Matthew Lebo, the Chair of Western University’s Department of Political Science, is available to comment on these happenings and everything else as the United States counts down to the 2020 presidential election in November.
Lebo, who previously served as Chair of the Department of Political Science and Director of the Center for Behavioral Political Economy at Stony Brook University (New York), is an expert on political parties, Congress, the presidency and elections.

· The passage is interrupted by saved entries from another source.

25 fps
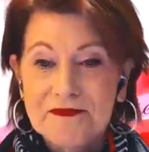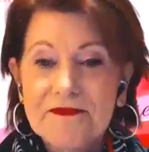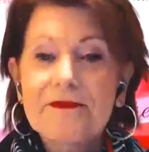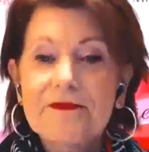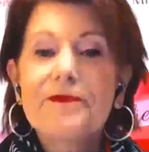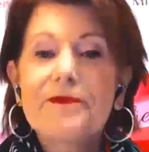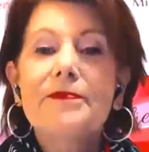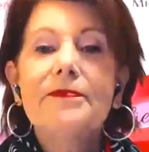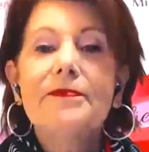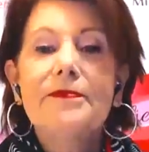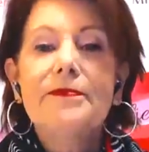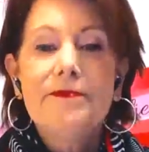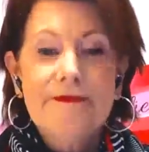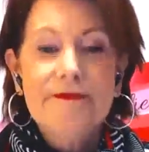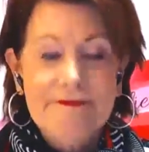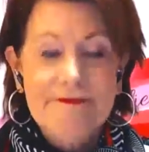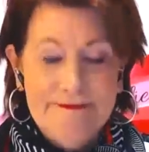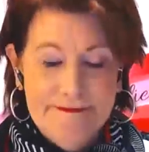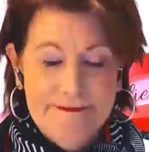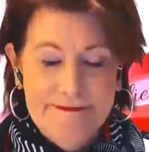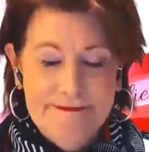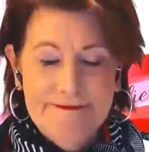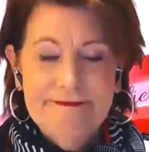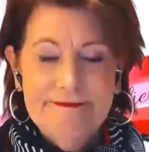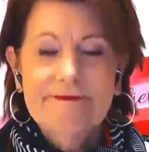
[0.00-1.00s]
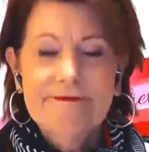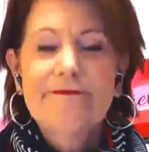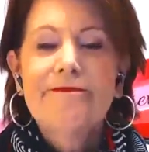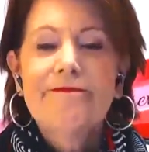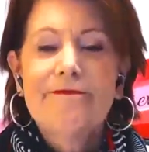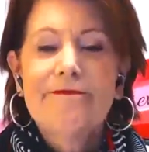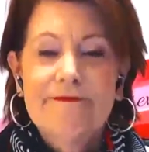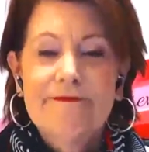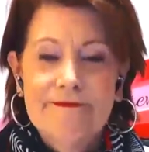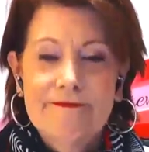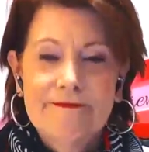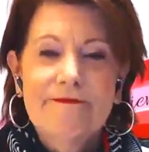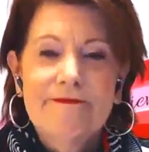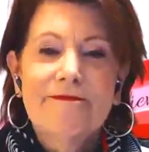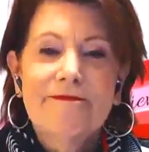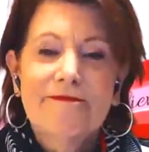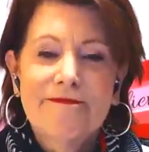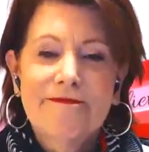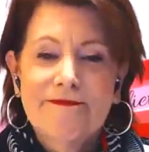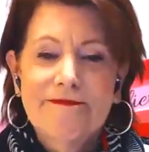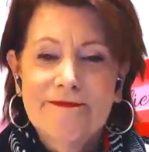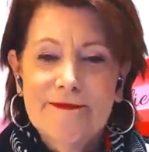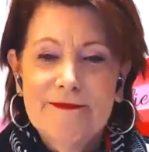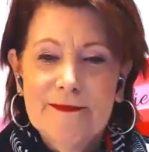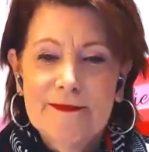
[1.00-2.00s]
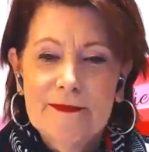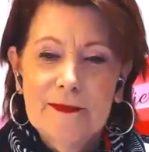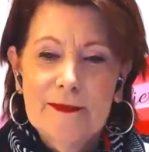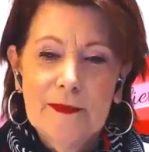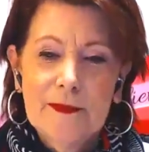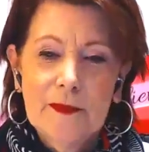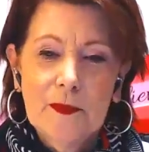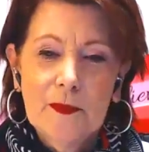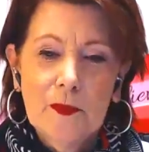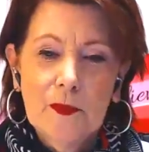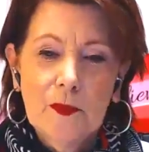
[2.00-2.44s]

That's right. Thank you. And last week's show was all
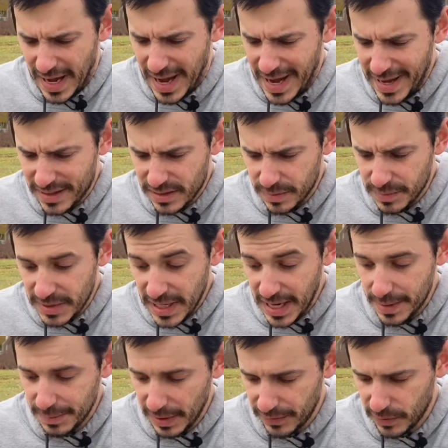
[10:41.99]
I had some
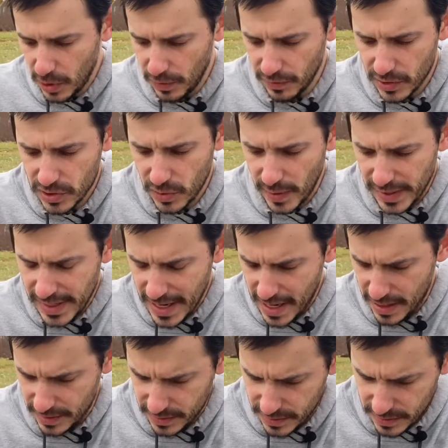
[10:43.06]
time left over, so I
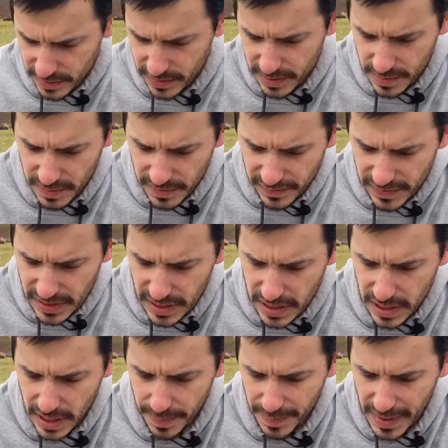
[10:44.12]
got some of the
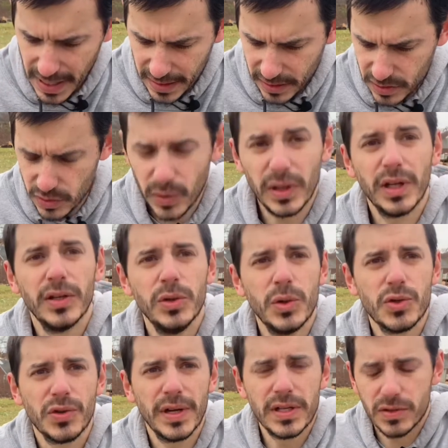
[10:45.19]
potting soil and
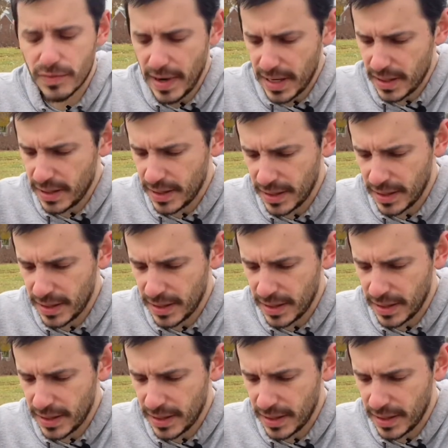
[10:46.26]
nutrients ready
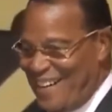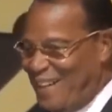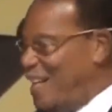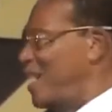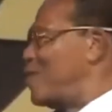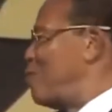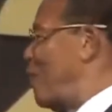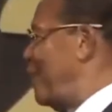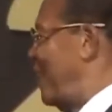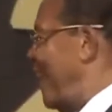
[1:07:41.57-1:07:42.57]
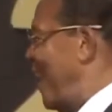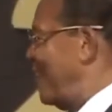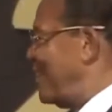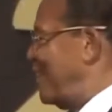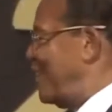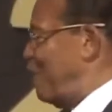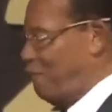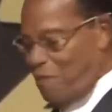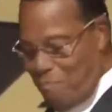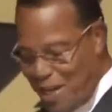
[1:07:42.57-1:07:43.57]
And that's when the
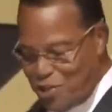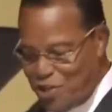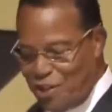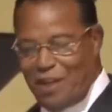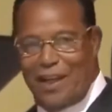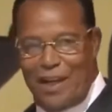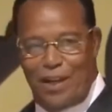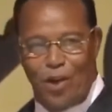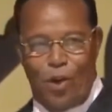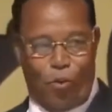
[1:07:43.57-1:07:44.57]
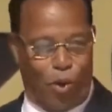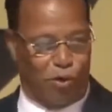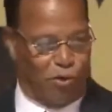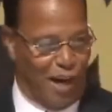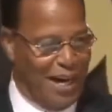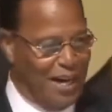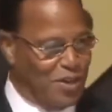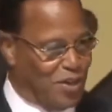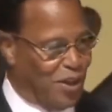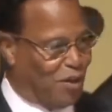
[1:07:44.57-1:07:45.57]
Anti-Defamation League would
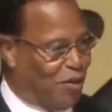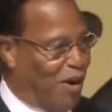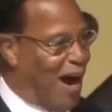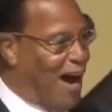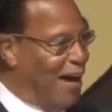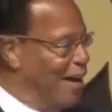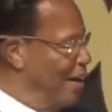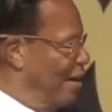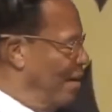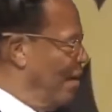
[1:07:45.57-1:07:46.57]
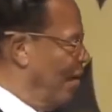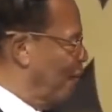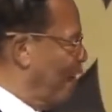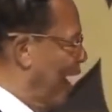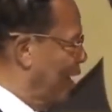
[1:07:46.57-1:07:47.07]
raise the cry of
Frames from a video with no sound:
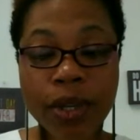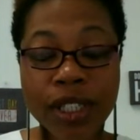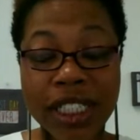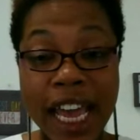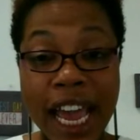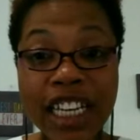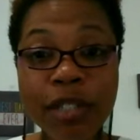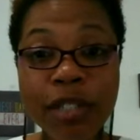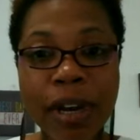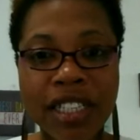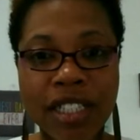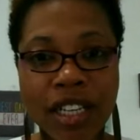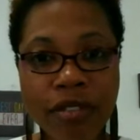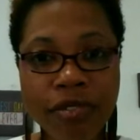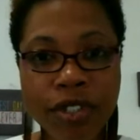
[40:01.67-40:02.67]
to attach
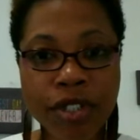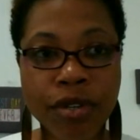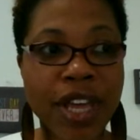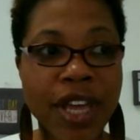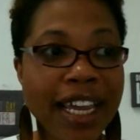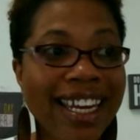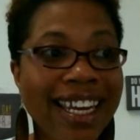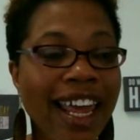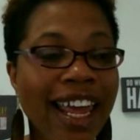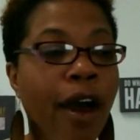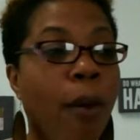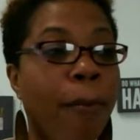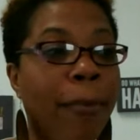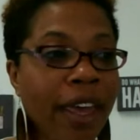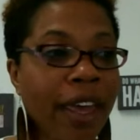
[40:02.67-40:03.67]
myself to that can
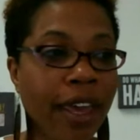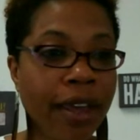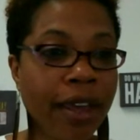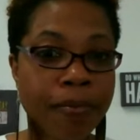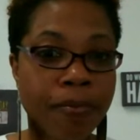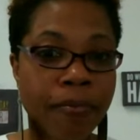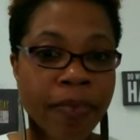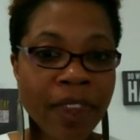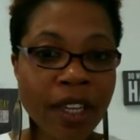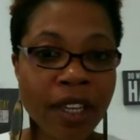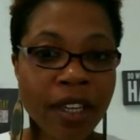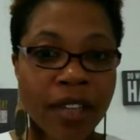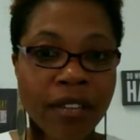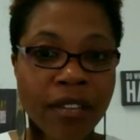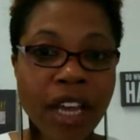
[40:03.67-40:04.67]
help me?
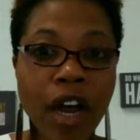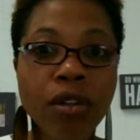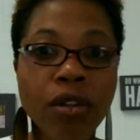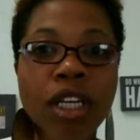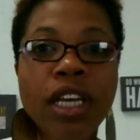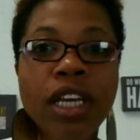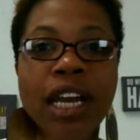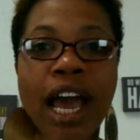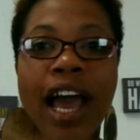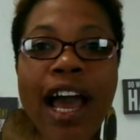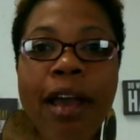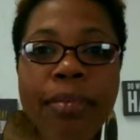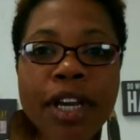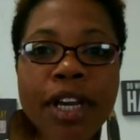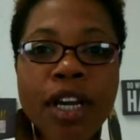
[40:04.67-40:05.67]
Not only can
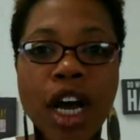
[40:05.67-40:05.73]
I be a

His book on the state of party politics in the United States, Strategic Party Government: Why Winning Trumps Ideology, written with Greg Koger, was published in 2017.
On President Trump:
“Even while the Senate is debating his possible removal from office, President Trump is in a decent position for re-election in November. Now that we are in an election year, voters’ partisanship increasingly becomes the most important factor. Although some Republican and Republican-leaning voters may be unhappy with the president, the nearer the election gets the more they will think about their choice as ‘us vs. them.’ So with an approval rating of 43 per cent and an economy that’s in pretty good shape, the 46 per cent of the vote that was enough to elect President Trump in 2016 looks reachable again. It is going to be a very close election.”
On the Democratic candidates:
“Once the Iowa caucuses begin, things will change quickly in the race for the Democratic nomination for president. The early contests of Iowa, New Hampshire, and South Carolina are keys to voters, activists, and donators deciding on which candidate to support. The majority of Democratic primary voters are either undecided or not attached too strongly to their first choice. As results come in, momentum becomes crucial as voters will quickly move to candidates that look like winners. Who will that be? Many months in, it is somewhat surprising to see former Vice President Biden’s support remain strong. So long as both Bernie Sanders and Elizabeth Warren remain in the race, they will split the votes of more liberal voters and make Biden’s path to victory easier. That is, the order in which candidates drop out will also help determine the winner.”
Commentary reflects the perspective and scholarly interest of Western faculty members and is not an articulation of official university policy on issues being addressed.